Saved data entries

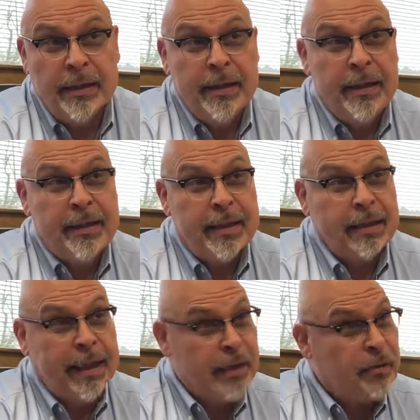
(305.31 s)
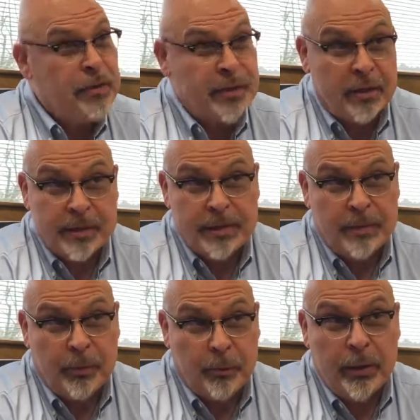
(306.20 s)
that landowners
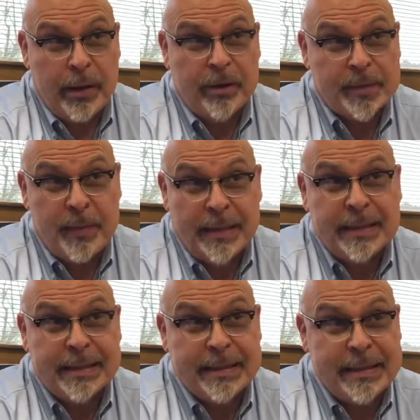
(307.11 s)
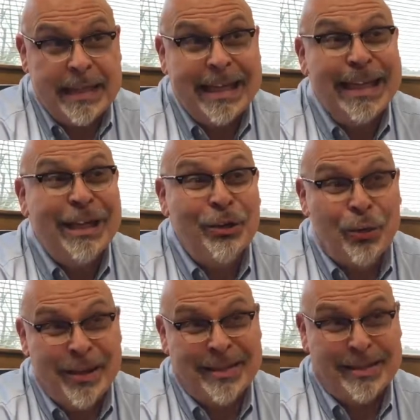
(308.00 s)
we really aren't expecting to see
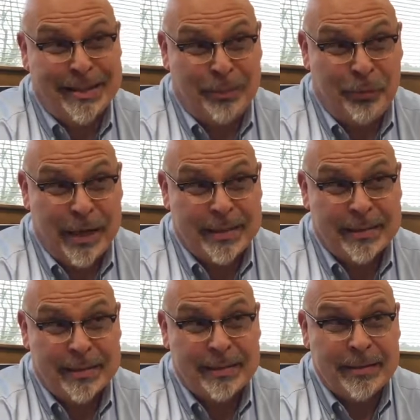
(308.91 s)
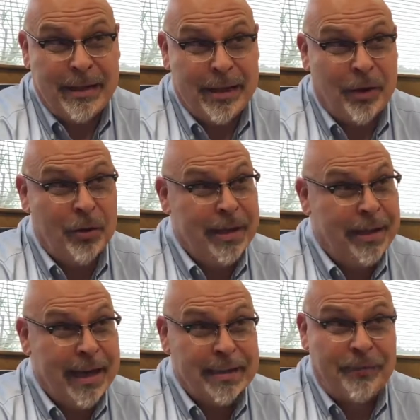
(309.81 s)
increases in prices, in the
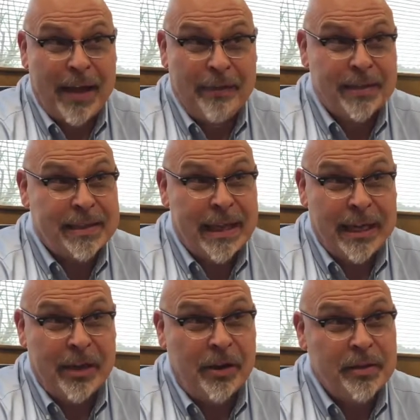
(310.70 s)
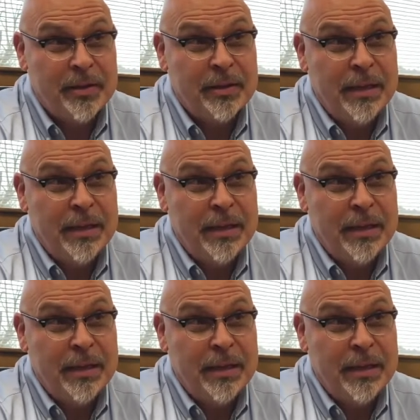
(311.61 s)
next 5 to 10 years.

GOAL OF THE EXERCISE - Transcribe every entry word for word, excluding images.

SOLUTION -
(305.31 s)
(306.20 s)
that landowners
(307.11 s)
(308.00 s)
we really aren't expecting to see
(308.91 s)
(309.81 s)
increases in prices, in the
(310.70 s)
(311.61 s)
next 5 to 10 years.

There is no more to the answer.